Hypoglycemia is controlled by intravenous glucose administration.
Vegetative-vascular dystonia with vestibular symptoms is treated with nootropic drugs - fezam, cinnarizine, pyrocetam.
Vegetative-vascular dystonia is treatable, the duration of which depends on the severity of the syndrome and the patient's desire to get rid of the painful symptoms. The main principles of therapy used in the treatment of VSD are as follows:
- Timely referral to a neurologist or neurologist.

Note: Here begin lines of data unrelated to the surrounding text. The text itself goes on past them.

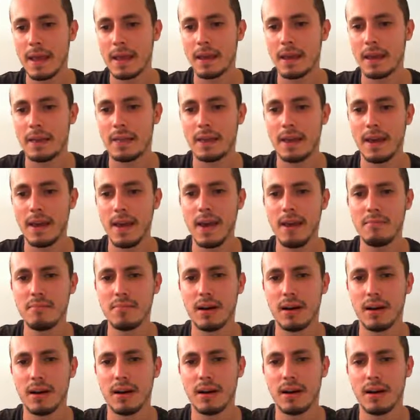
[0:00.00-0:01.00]
In the
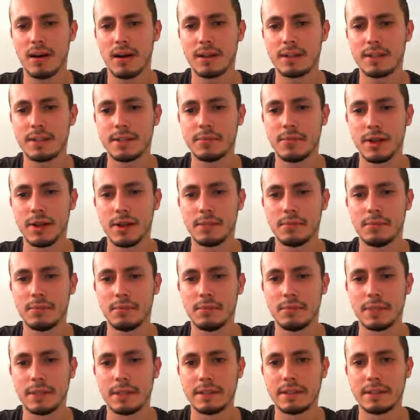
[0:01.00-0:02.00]
game, Topalov
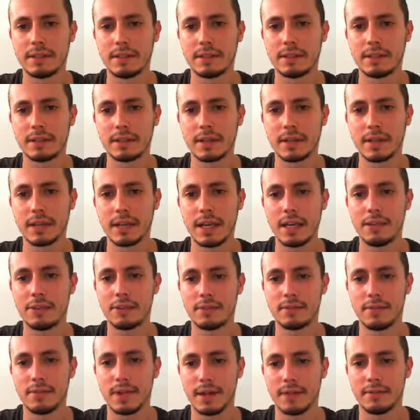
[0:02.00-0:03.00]
played king
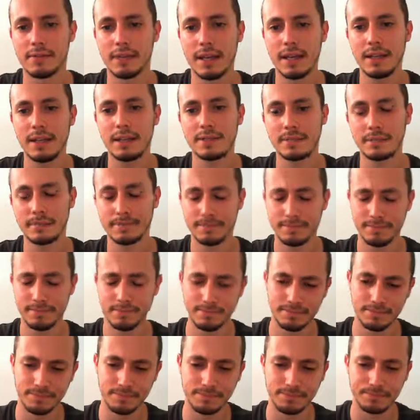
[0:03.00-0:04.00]
to
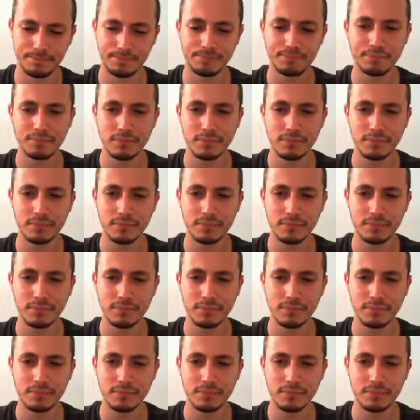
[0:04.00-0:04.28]
f8.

- A comprehensive, thorough examination, which is carried out either on an outpatient basis or in a hospital. The most effective examinations are those carried out in a hospital under the supervision of the attending physician, since this method allows one to see the symptomatic dynamics more objectively.
- Elimination of concomitant somatic diseases, which are often primary and trigger for the manifestation of VSD.
- A mandatory condition is to follow and implement all the doctor's recommendations, no matter how extensive they are. Vegetative-vascular dystonia is treated for a long time, at least one year, so the patient needs to gain strength, patience and confidence in the successful outcome of therapeutic actions.
- A mandatory condition is psycho-emotional correction of the patient's personality traits. Long courses of psychotherapeutic sessions are effective.
Vegetative-vascular dystonia is not a life-threatening disease; as a rule, this syndrome can be successfully managed with accurate diagnosis and properly selected treatment.